In einem Bericht beschreiben die Behörden den Prozess der bisherigen Verhandlungen zu den Einsprachen. Demnach einigten sich die Einsprecher an der ersten Instruktionsverhandlung im September auf Antrag des Vorsitzenden Gemeindepräsident Kuno Tschumi (FDP) auf eine Bündelung der wichtigsten Einsprachepunkte sowie eine Dreierdelegation.

An der zweiten Verhandlung wurde erwogen, die maximale Gebäudehöhe des Hochhauses mittels Dienstbarkeit auf 30 Meter zu reduzieren, wenn in der Folge alle Einsprachen zurückgezogen würden. Mit einer solchen Einigung müsste der Gestaltungsplan nicht neu aufgelegt werden. Es wurden dann nur gut die Hälfte der Einsprachen zurückgezogen, womit die Einigung nicht zustande kam. Weiterhin steht der Original-Gestaltungsplan zur Entscheidung.
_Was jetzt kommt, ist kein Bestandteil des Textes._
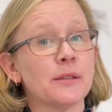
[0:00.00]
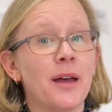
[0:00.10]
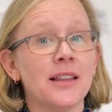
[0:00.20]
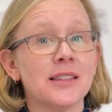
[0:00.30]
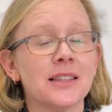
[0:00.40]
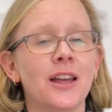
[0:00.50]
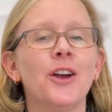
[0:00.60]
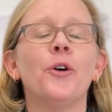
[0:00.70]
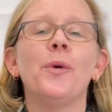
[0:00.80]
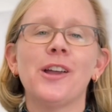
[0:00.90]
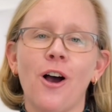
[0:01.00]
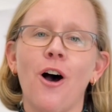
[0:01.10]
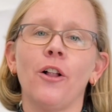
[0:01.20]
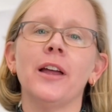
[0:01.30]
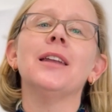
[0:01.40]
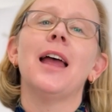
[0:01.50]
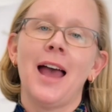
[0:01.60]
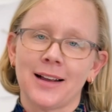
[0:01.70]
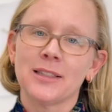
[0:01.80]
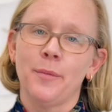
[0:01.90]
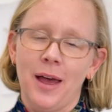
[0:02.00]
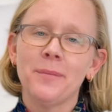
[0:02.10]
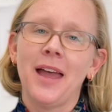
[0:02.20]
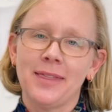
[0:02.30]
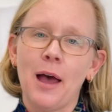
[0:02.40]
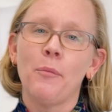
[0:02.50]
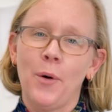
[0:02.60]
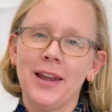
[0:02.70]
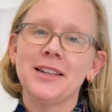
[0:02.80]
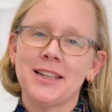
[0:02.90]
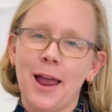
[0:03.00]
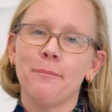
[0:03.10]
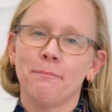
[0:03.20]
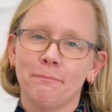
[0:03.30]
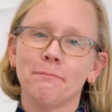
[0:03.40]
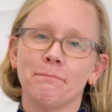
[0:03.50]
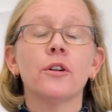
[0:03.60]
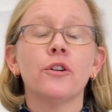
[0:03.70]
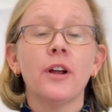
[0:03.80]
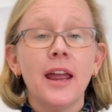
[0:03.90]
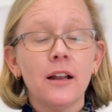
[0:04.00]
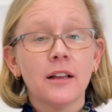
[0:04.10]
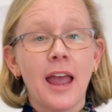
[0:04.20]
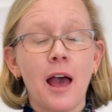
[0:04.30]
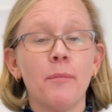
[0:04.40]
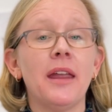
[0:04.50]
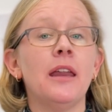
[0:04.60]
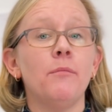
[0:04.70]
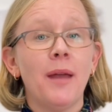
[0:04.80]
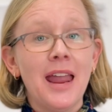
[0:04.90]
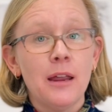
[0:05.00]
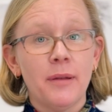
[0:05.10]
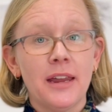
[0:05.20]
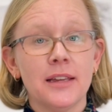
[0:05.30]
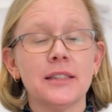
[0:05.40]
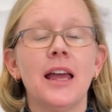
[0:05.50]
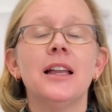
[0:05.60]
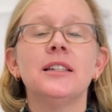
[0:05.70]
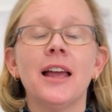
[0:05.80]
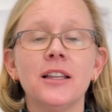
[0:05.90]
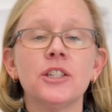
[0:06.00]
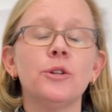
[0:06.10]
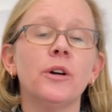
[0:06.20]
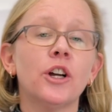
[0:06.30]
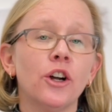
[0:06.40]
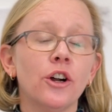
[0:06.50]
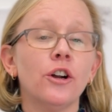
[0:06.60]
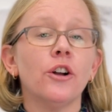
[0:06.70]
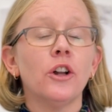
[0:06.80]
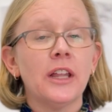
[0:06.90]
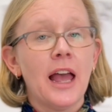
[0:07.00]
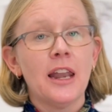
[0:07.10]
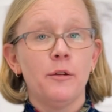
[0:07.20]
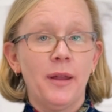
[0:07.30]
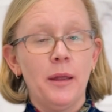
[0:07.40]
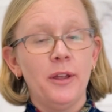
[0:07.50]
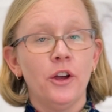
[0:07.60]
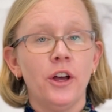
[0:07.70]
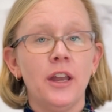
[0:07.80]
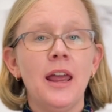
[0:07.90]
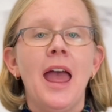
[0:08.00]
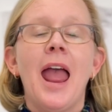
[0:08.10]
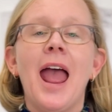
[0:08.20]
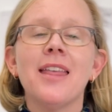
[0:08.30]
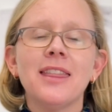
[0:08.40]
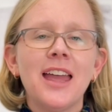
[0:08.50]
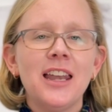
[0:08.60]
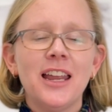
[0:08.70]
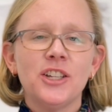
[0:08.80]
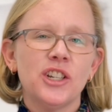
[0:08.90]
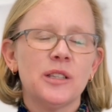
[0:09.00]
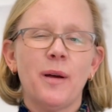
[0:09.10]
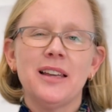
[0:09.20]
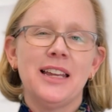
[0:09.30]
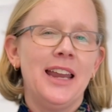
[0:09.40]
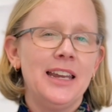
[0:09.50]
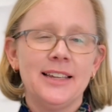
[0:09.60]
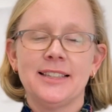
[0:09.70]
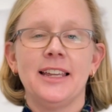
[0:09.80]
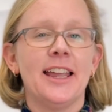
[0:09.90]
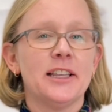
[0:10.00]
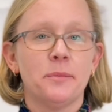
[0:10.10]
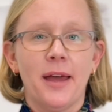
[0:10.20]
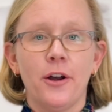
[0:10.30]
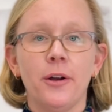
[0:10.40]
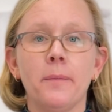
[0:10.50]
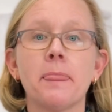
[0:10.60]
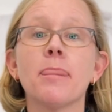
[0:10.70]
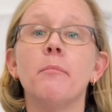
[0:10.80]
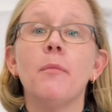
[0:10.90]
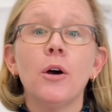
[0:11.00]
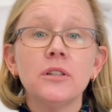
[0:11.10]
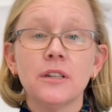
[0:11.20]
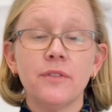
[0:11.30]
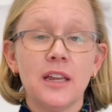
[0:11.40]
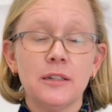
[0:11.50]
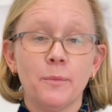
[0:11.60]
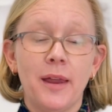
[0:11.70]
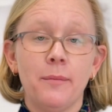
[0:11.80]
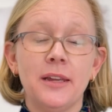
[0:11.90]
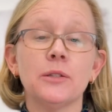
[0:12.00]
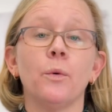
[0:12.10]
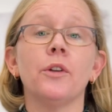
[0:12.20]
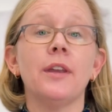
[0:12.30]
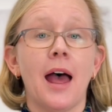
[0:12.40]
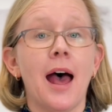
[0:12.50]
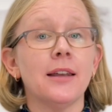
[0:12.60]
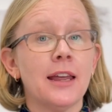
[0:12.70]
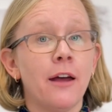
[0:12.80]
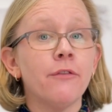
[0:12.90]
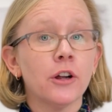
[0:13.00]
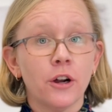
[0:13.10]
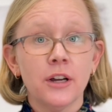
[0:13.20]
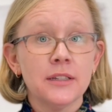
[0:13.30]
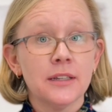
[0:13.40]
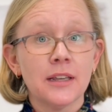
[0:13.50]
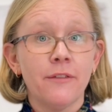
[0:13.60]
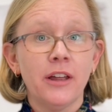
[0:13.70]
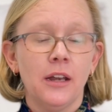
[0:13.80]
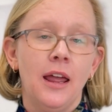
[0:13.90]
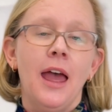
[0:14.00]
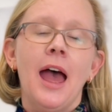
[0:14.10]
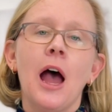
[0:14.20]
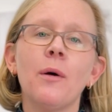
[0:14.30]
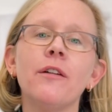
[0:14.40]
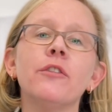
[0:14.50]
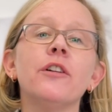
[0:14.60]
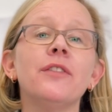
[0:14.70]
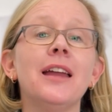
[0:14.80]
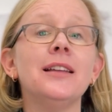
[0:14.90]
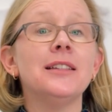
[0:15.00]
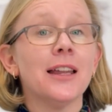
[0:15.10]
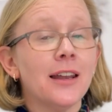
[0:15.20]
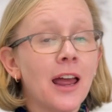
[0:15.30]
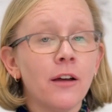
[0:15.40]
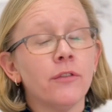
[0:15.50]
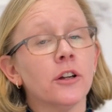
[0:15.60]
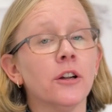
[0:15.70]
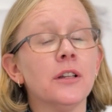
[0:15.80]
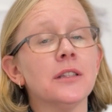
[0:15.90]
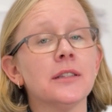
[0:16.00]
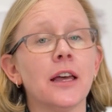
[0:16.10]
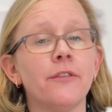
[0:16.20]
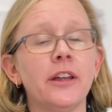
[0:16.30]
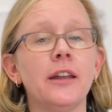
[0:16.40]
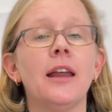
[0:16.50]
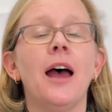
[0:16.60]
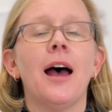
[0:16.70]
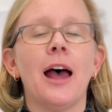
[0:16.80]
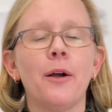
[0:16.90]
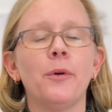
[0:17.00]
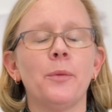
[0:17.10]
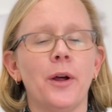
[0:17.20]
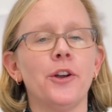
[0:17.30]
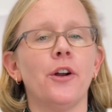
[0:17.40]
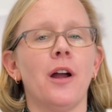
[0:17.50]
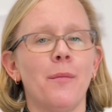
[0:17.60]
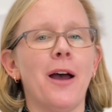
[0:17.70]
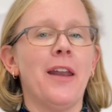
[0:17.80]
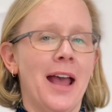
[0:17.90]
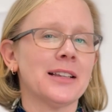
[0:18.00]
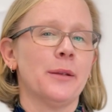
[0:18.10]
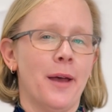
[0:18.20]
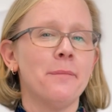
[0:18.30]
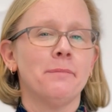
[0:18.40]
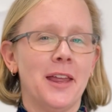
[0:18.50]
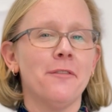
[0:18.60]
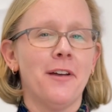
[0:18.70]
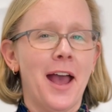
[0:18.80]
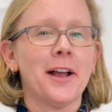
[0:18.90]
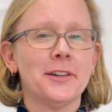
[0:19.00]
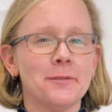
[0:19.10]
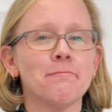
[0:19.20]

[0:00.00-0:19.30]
months, we call it eczema at that point in time. Cradle cap in babies tends to occur early on in babyhood and then it just spontaneously gets better. Most of these babies will not have recurrences of it. However, if they did have recurrences of it, I would wonder about eczema, in fact.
Mit der Besitzerin der Liegenschaft Emmenhof 10 sowie deren Mieterschaft konnte in einer weiteren Verhandlungsrunde eine Einigung bezüglich des Grenzabstandes abgeschlossen werden.

15 Einsprachepunkte
Im Bericht zum Entscheid schreibt der Gemeinderat von insgesamt 15 Einsprachepunkten. Auf drei Einsprachepunkte ist der Gemeinderat nicht eingetreten. Diese betreffen Befürchtungen in Bezug auf eine Gefährdung der Gewässer, einen anderen Gestaltungsplan, der abgewartet werden soll, sowie gefährdete Arbeitsplätze, weil die aktuell einmietenden KMU wegmüssten. Ein Punkt betrifft die Vereinbarung mit der AEK. Auf die restlichen Einsprachepunkte wurde eingegangen und alle abgewiesen.

Als Beispiel sei der Einsprachepunkt Gebäudehöhe des Hochhauses erwähnt. So wird auf das bestehende Hochhaus am Dorfeingang sowie die beiden nahen Kirchtürme hingewiesen. «Türme in dieser Höhe sind somit für das Dorfbild nicht aussgewöhnlich», so die Autoren des Berichts.
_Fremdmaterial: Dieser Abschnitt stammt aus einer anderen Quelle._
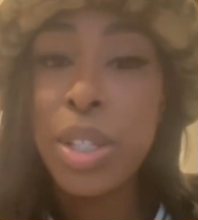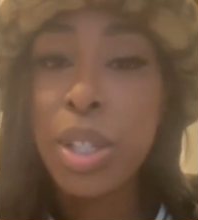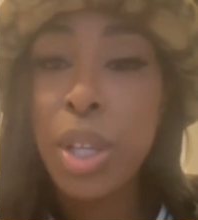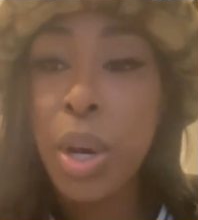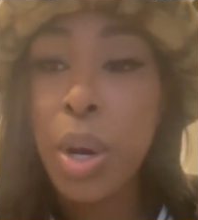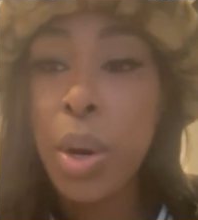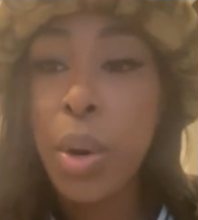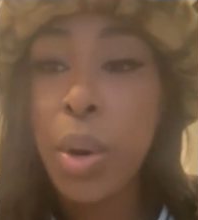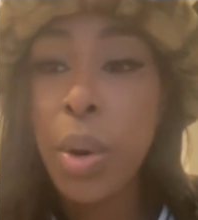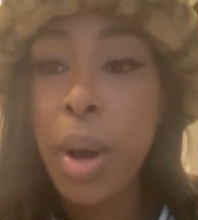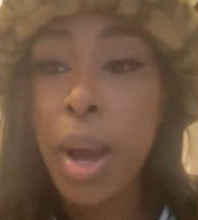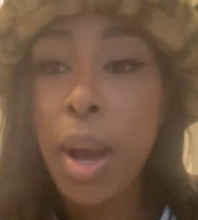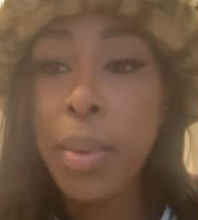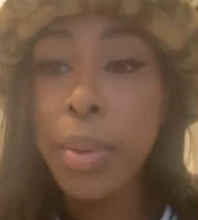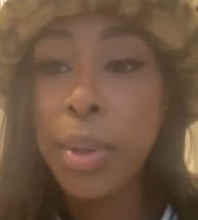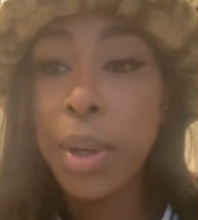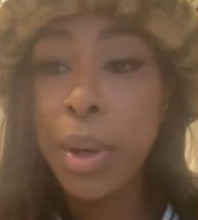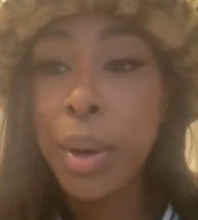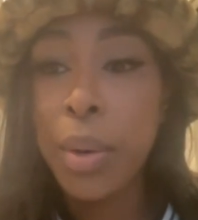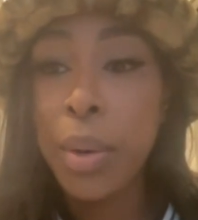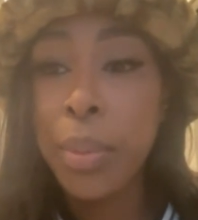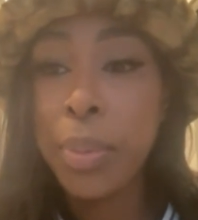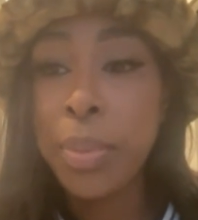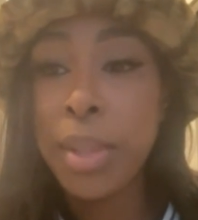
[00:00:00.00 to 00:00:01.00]
So I
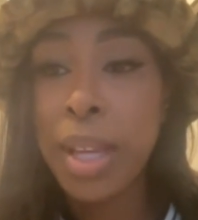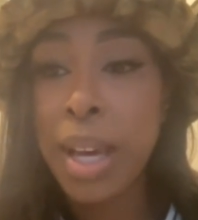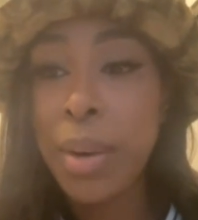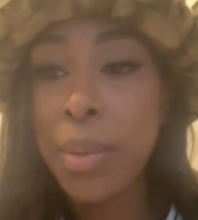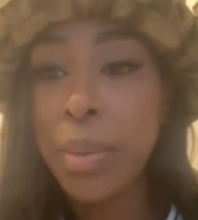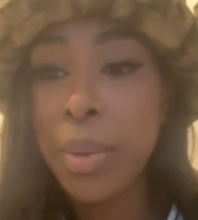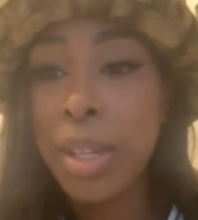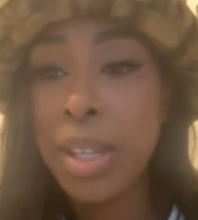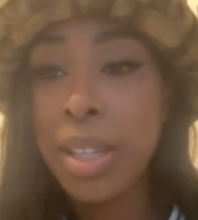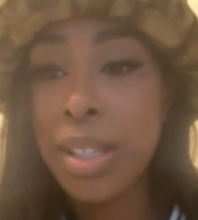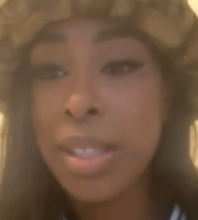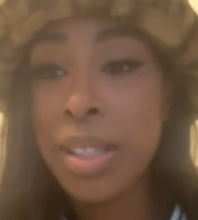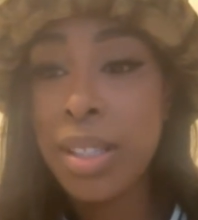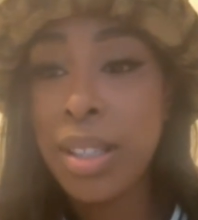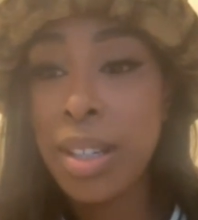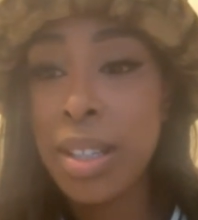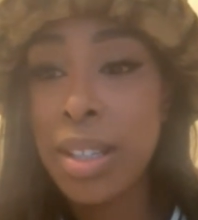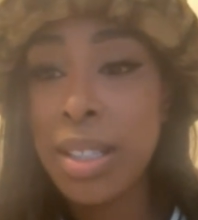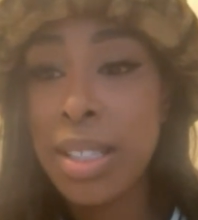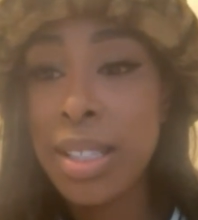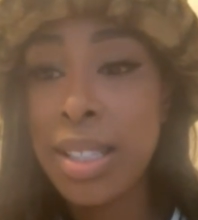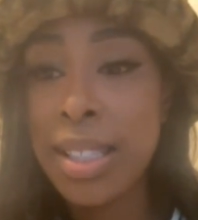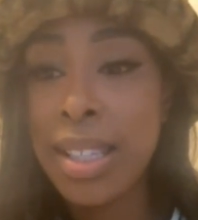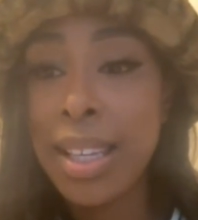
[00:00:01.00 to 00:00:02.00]
would hope that we
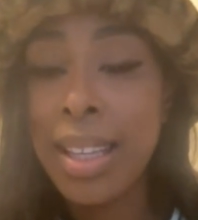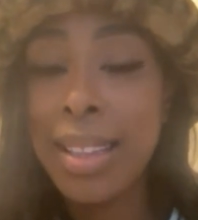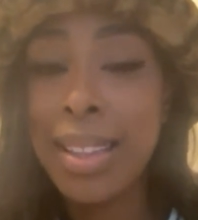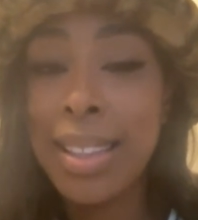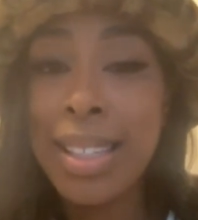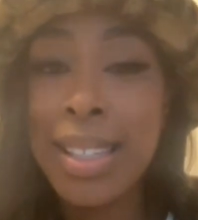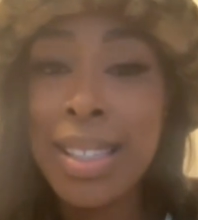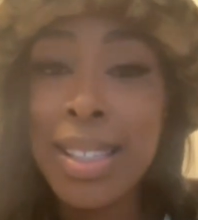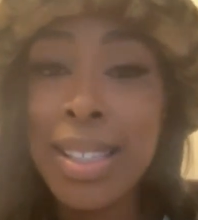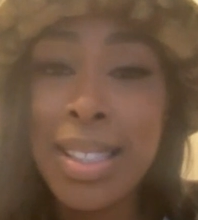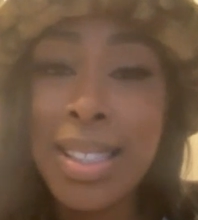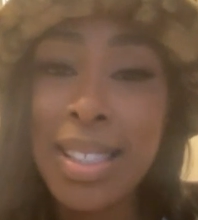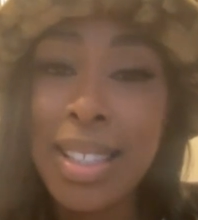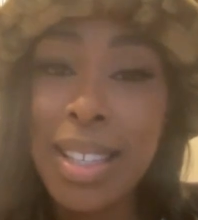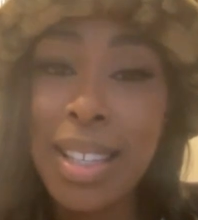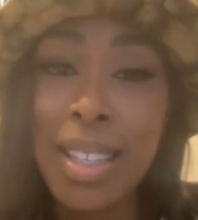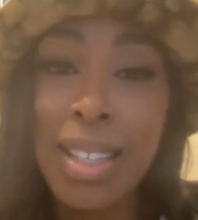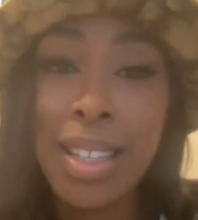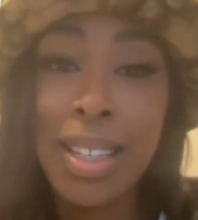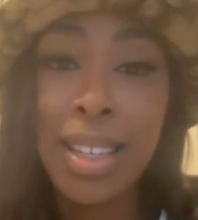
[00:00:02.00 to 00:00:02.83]
start to see at least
Das neue Raumplanungsgesetz und die neue Siedlungsstrategie des Kantons verlangten zudem nach einer Verdichtung und Erhöhung der Bausubstanz in den dafür geeigneten Ortschaften und deren Ortsteilen. Das Herz der Gemeinde schlage im Zentrum, wo nicht nur publikumsorientierte Nutzungen, sondern auch bevorzugte Wohnlagen geschaffen werden sollen. Wie vom anderen Hochhaus bekannt, seien ab dem sechsten Geschoss Alpen, Mittelland, Jura und Emme zusehen.

«Die meisten Bewohner dort wollen aus diesen Gründen nicht mehr aus dem Hochhaus wegziehen.» Dasselbe werde im Emmenhof-Areal angestrebt. Dort seien die vier unteren Geschosse als Büro- und Geschäftsräume mit grösserer Raumhöhe konzipiert und die höher gelegenen als Wohnungen.

Das Hochhaus werde aber erst in der letzten von fünf Etappen erstellt, also in 10 bis 15 Jahren. Geprüft wurde auch der Schattenwurf des Hochhauses. Eine Studie habe ergeben, dass der Schatten des Hochhauses die Nachbarparzellen nicht signifikant beeinträchtige. In der Folge wurde dieser Einsprachepunkt abgewiesen.